The current government appears more explicitly concerned with distributional effects of policy, compared the immediate predecessors. Using buyer power typically create both winners and losers. The current Prime Minister, Theresa May, has placed emphasis on the “just about managing” families.  Who then are affected by a cross-subsidy from the private payers for a care home place to those with a LA assisted place?  At a first blush, the cross subsidy would appear to be from the financially relatively better off to the financially less well-off and as such could be seen as a progressive tax, which some may welcome.  Work undertaken with Professor Ruth Hancock and published as a CCP working paper in 2010 attempted to understand the consequence of this use of buyer power by LAs for both consumers and the care home sector.[1]  We identified a squeezed middle arising from this cross-subsidy, the persons who did not qualify for the LA assisted low price, but who were not able or willing to afford the private rate.  The alternative would be for family or friends to provide the necessary support, with the associated stresses and costs of doing so.  The bigger the gap between the two prices, the larger the group squeezed out of the market is likely to be.  Are there more JAMs in the group which benefits from the cross subsidy than the group that is squeezed out?  From the simulations we did then which allowed for an even bigger difference between costs and LA assisted price, the size of the squeezed middle appeared rather small under the existing funding rules.  To the extent that this analysis is still valid and that one can reasonably assume that JAMs are predominantly in the group with access to LA assisted places, the use of LA buyer power may simply be moving some of the costs of care over to wealthier families.  However, this fails to take account of the supply response by care home owners.

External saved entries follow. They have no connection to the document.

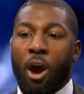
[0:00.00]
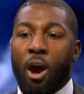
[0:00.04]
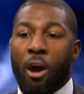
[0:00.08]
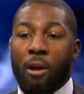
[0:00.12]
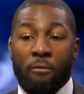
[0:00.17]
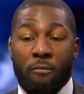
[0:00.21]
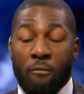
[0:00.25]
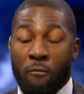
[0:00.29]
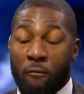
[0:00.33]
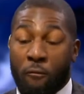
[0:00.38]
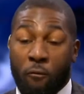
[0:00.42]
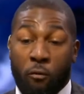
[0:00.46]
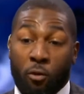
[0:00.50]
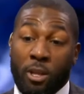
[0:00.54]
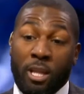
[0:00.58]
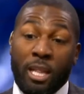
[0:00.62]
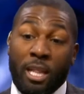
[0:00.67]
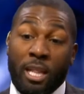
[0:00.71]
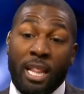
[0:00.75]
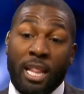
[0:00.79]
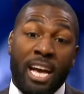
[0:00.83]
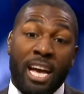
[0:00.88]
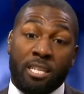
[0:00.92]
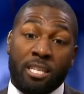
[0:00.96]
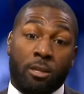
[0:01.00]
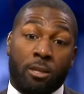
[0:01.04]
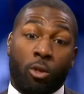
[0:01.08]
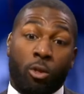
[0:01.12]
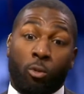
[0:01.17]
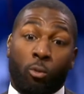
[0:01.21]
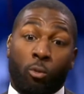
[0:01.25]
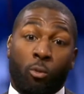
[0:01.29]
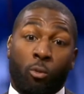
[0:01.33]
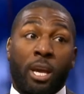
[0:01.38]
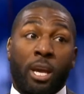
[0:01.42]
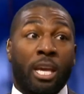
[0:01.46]
and for the last
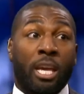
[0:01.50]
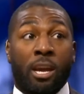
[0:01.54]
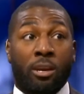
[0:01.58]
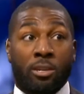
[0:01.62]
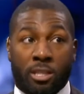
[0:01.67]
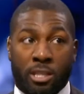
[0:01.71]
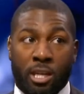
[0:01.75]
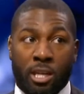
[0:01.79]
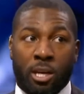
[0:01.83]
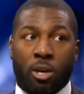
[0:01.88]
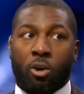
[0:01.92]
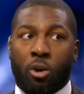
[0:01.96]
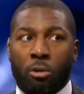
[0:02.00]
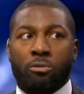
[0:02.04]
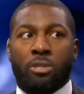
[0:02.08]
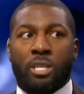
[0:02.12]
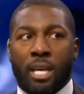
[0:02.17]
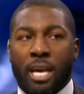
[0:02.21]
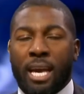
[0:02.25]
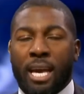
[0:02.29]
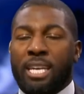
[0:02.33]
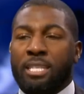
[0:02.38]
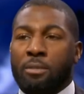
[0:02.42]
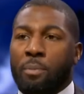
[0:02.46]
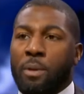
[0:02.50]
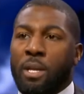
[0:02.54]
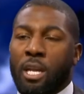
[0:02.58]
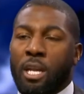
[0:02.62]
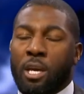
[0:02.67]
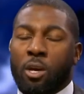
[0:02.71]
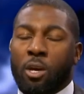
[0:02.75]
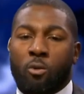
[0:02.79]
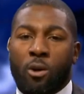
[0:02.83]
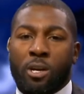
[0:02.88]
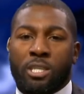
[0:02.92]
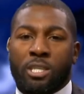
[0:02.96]
3 years their coaching has been
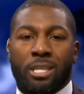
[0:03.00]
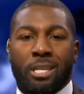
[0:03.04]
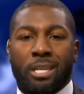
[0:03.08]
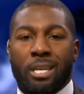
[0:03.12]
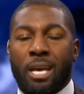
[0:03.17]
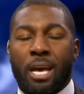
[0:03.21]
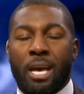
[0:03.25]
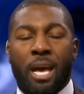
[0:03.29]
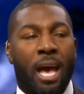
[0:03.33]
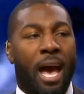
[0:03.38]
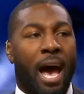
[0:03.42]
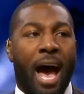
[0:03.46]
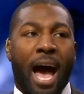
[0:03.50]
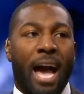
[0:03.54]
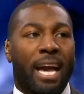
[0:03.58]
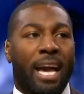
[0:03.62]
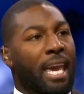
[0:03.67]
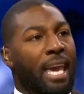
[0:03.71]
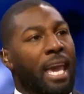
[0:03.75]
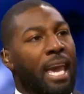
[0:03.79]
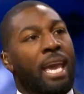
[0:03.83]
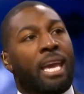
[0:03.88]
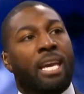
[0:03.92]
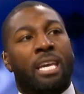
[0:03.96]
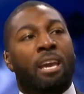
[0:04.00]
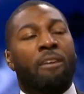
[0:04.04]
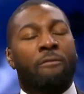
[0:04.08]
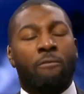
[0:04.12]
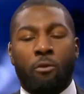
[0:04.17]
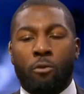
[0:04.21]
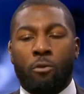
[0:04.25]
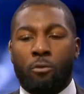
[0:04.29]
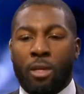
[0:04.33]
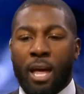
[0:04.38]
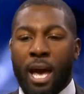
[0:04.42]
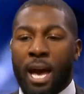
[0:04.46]
in question, I can't give
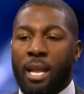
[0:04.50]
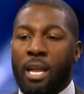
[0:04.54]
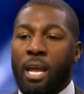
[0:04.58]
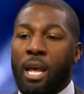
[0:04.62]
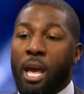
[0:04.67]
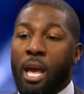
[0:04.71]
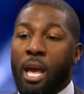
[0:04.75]
you that.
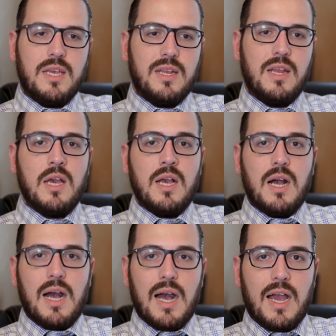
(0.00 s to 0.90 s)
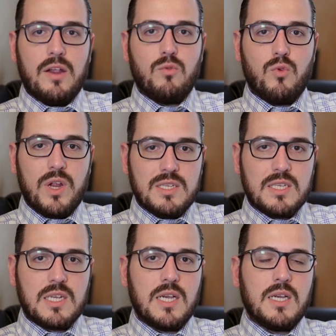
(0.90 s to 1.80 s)
in
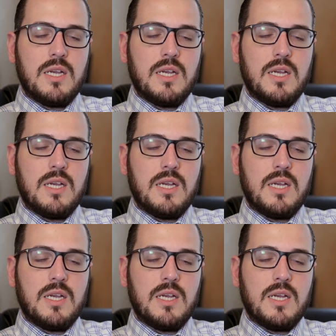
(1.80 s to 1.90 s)
high-risk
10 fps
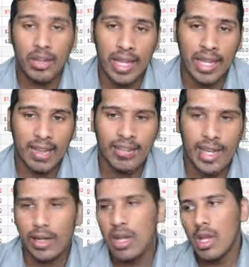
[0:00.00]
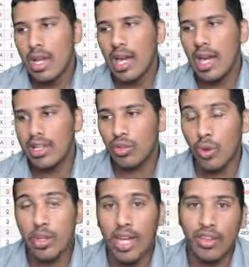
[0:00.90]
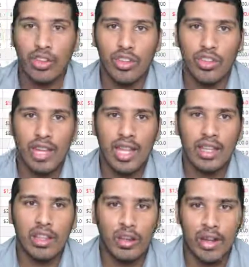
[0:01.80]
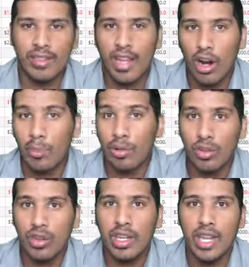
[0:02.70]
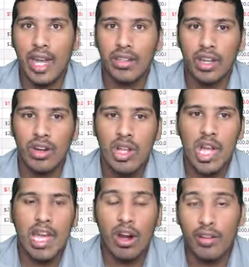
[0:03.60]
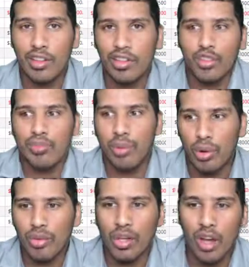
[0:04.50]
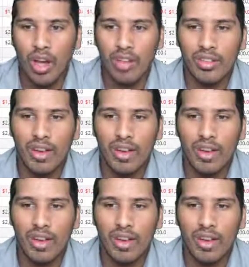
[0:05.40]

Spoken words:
Like I said, I just want you guys to understand that there is that opportunity out there, and obviously there's pros and cons.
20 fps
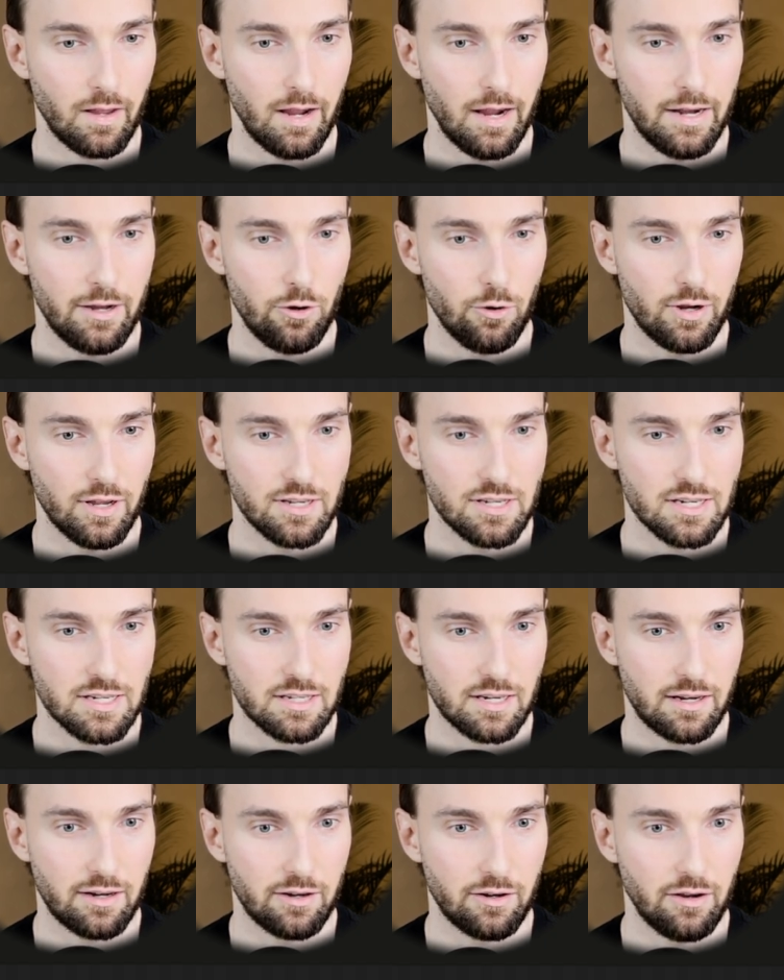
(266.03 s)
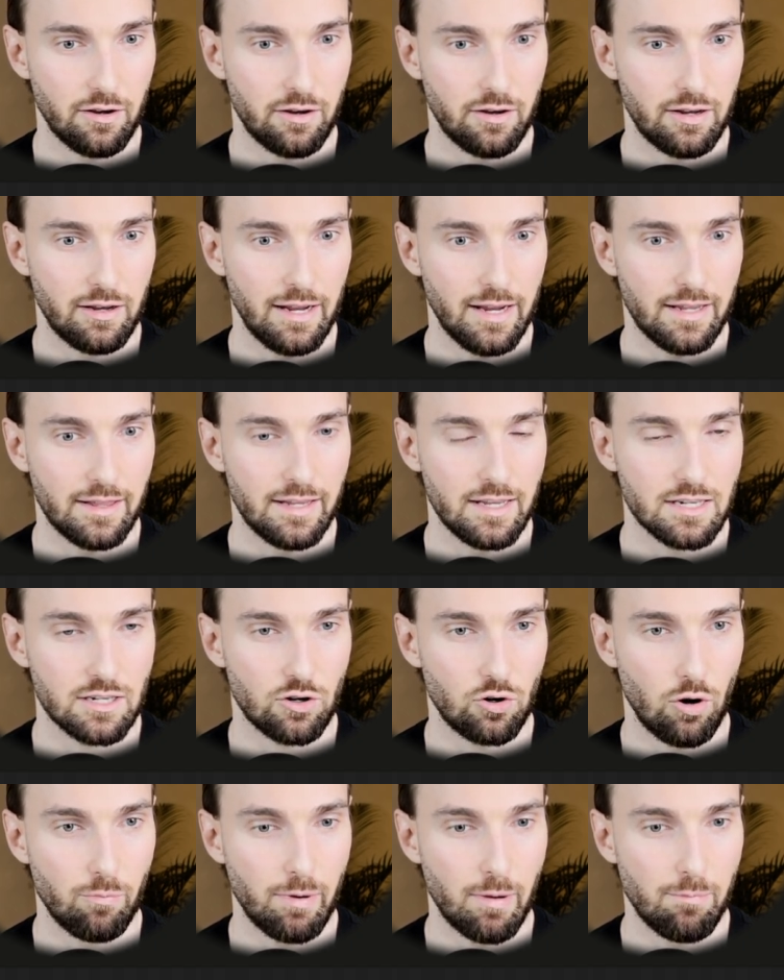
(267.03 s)
And you can just click this
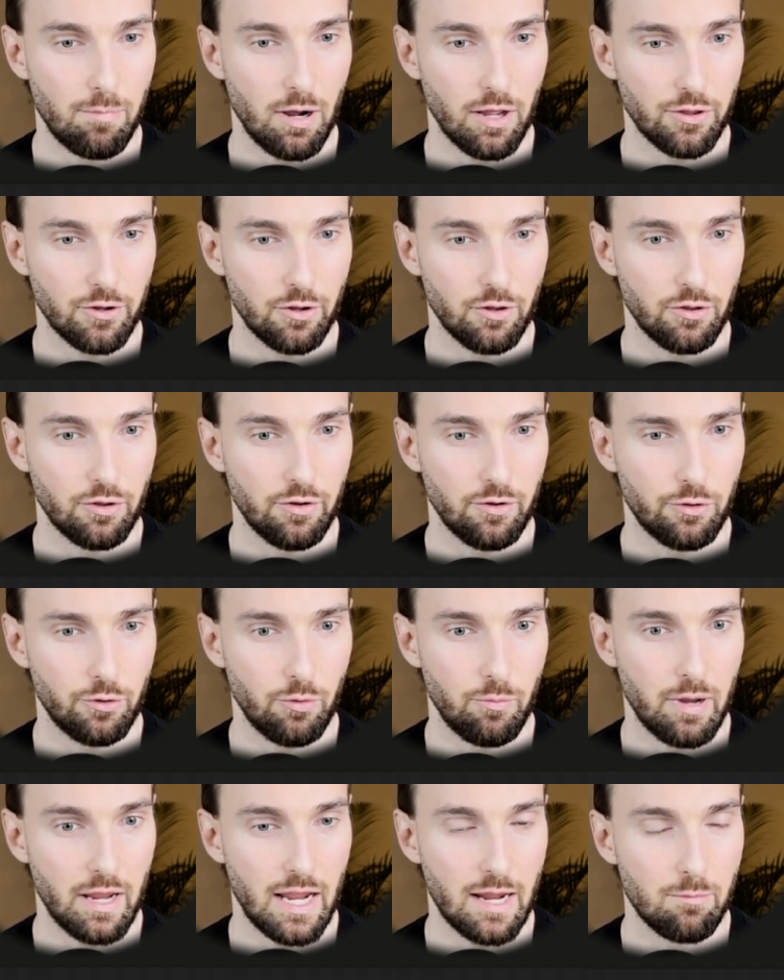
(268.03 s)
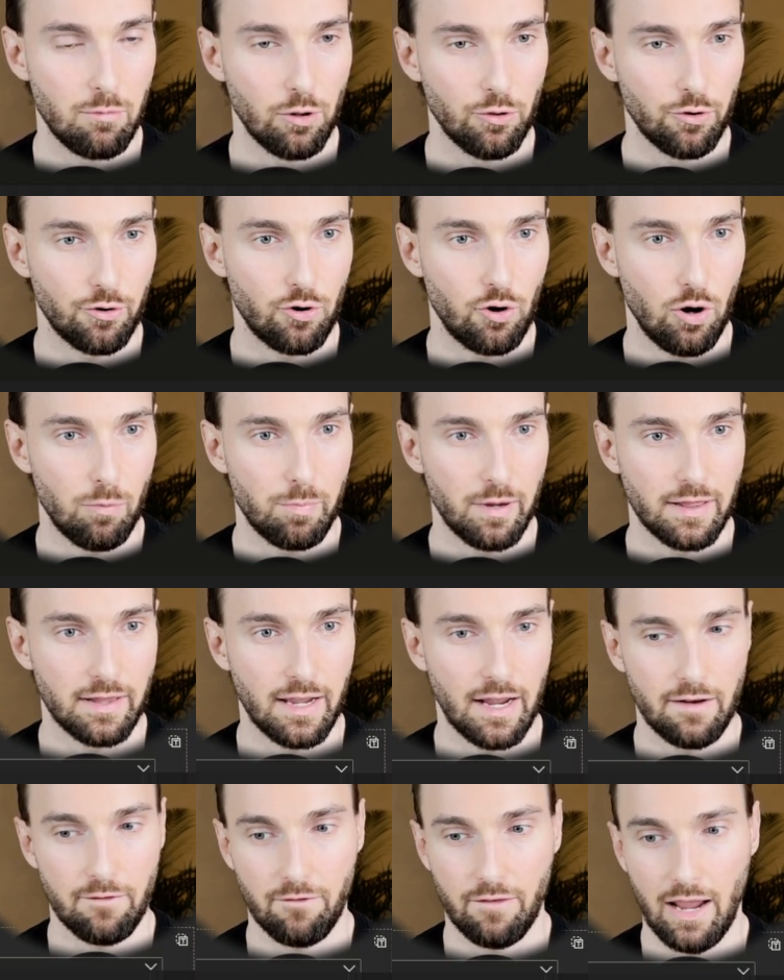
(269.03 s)
copy button to be able to copy
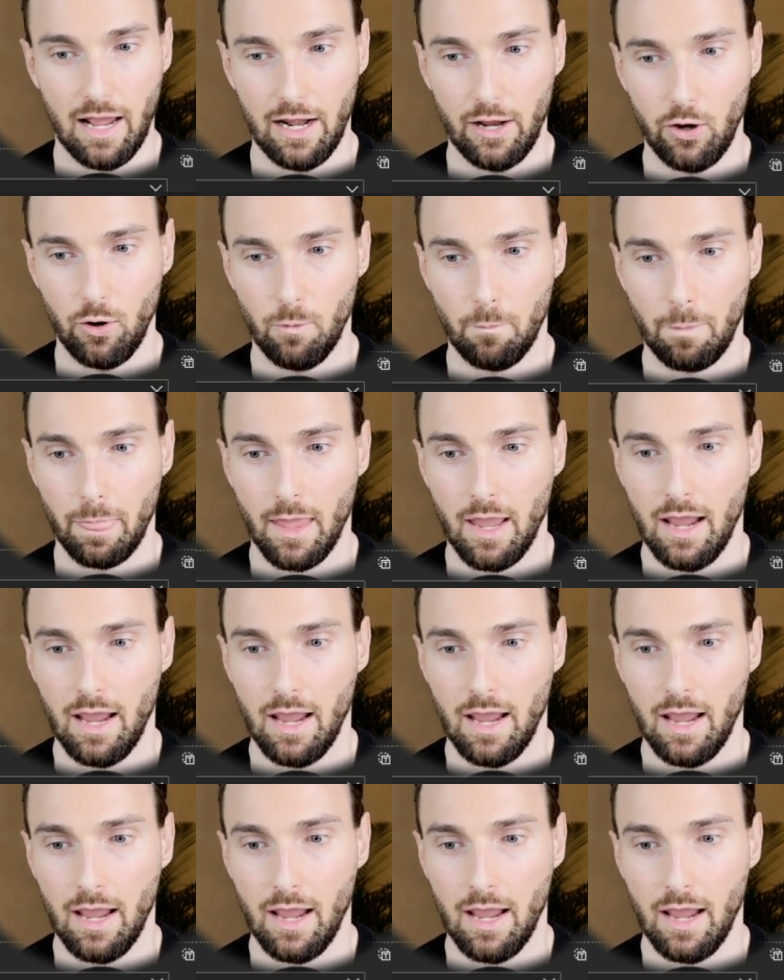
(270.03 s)
that value.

The care home market has in the past been characterised as fairly competitive with a large number of suppliers. This both explains why the cross subsidy is feasible and also why any outcome with substantial cross subsidies may be very unstable.  Competition is normally very effective at weeding out cross subsidies by enough firms only serving the part of the market which pay high prices.[2]  The local authority must be able to make (almost) all care homes accept supplying local authority assisted places to avoid large scale free-riding or cherry picking by either existing care homes or new entrants who decide to focus on the private market.  If the LA can control the mix of private and LA assisted places in each care home and they manage to do so in the appropriate proportion, then the price for private place which ensures that the care home will just breakeven will be the same across care homes and we could have an equilibrium with differential pricing.  Self-evidently, such an equilibrium is very unstable.  How many periods with below capacity numbers of private payers can the care home sustain before having to exit?  The incidence and reasons for exit by care homes is the focus for current research.  A question which our research was never able to answer satisfactorily was: what is the source of LA buyer power which enable them not just to demand a low price but also that the care homes provide the “right” number of places so ensure that the residual market for private places is well-behaved?  We hope the current CMA investigation as well as our on-going research will shed some light on this.

[1] Hancock, R. & Hviid, M. (2010) ‘Buyer Power and Price Discrimination: The Case of the UK Care Homes Market’, CCP Working Paper 10-17

[2] Often referred to as cherry picking by those who are balancing their books by charging both prices.